++++ Available records ++++

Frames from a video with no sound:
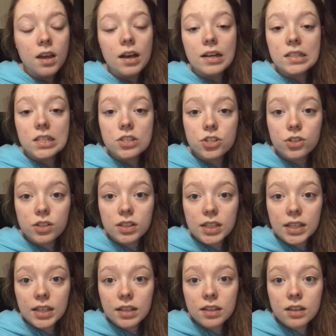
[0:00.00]

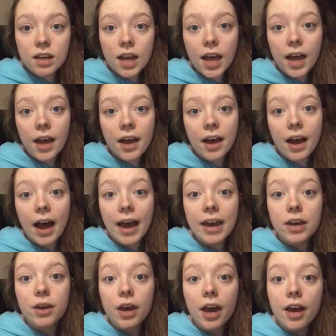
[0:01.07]
Additionally,
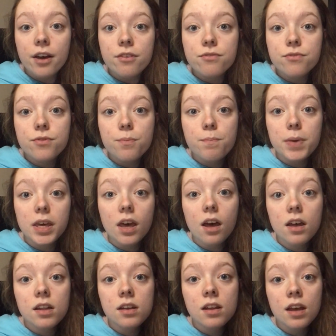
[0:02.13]
I have
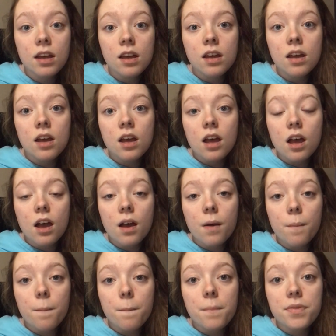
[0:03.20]
begun
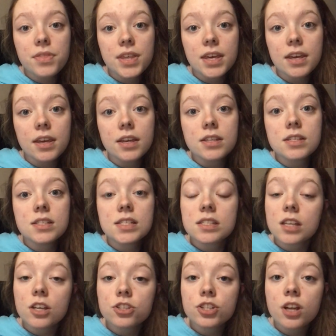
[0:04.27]
the
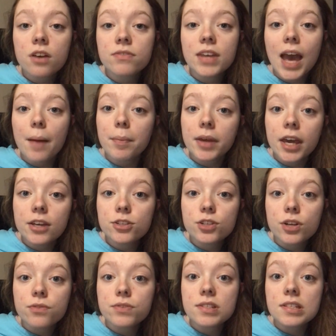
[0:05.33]
discussion of the application
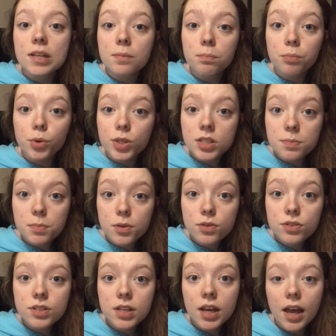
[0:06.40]
of STEM
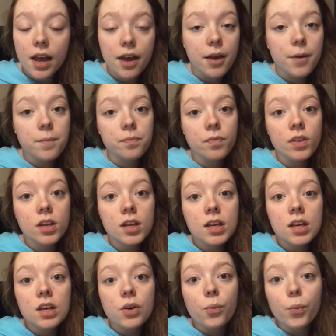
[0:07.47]
principles,
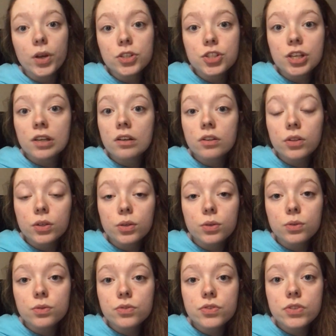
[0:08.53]
which
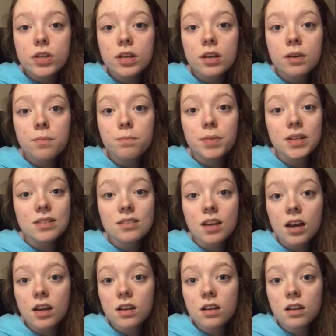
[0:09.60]
includes, but is
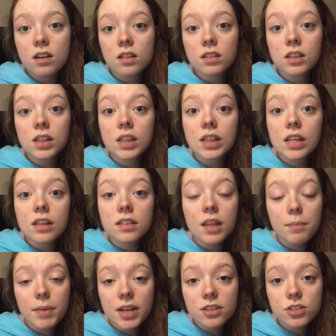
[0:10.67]
not
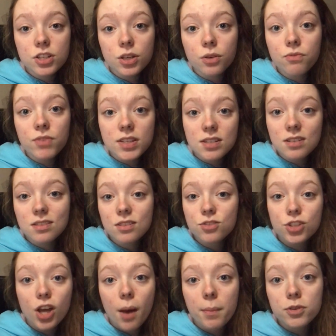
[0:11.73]
limited to, physics and
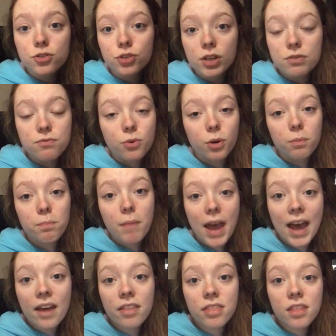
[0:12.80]
geometry for
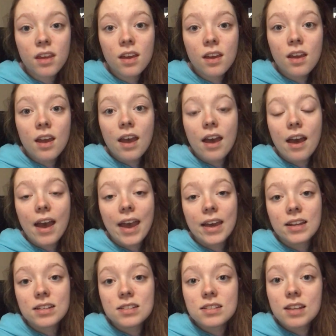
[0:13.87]
math
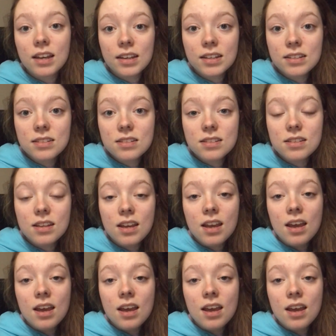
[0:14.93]
and science,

++++

#### Exercise prompt:
Word for word, reproduce the listing above; no image should be carried over.

#### Task result:
Frames from a video with no sound:
[0:00.00]

[0:01.07]
Additionally,
[0:02.13]
I have
[0:03.20]
begun
[0:04.27]
the
[0:05.33]
discussion of the application
[0:06.40]
of STEM
[0:07.47]
principles,
[0:08.53]
which
[0:09.60]
includes, but is
[0:10.67]
not
[0:11.73]
limited to, physics and
[0:12.80]
geometry for
[0:13.87]
math
[0:14.93]
and science,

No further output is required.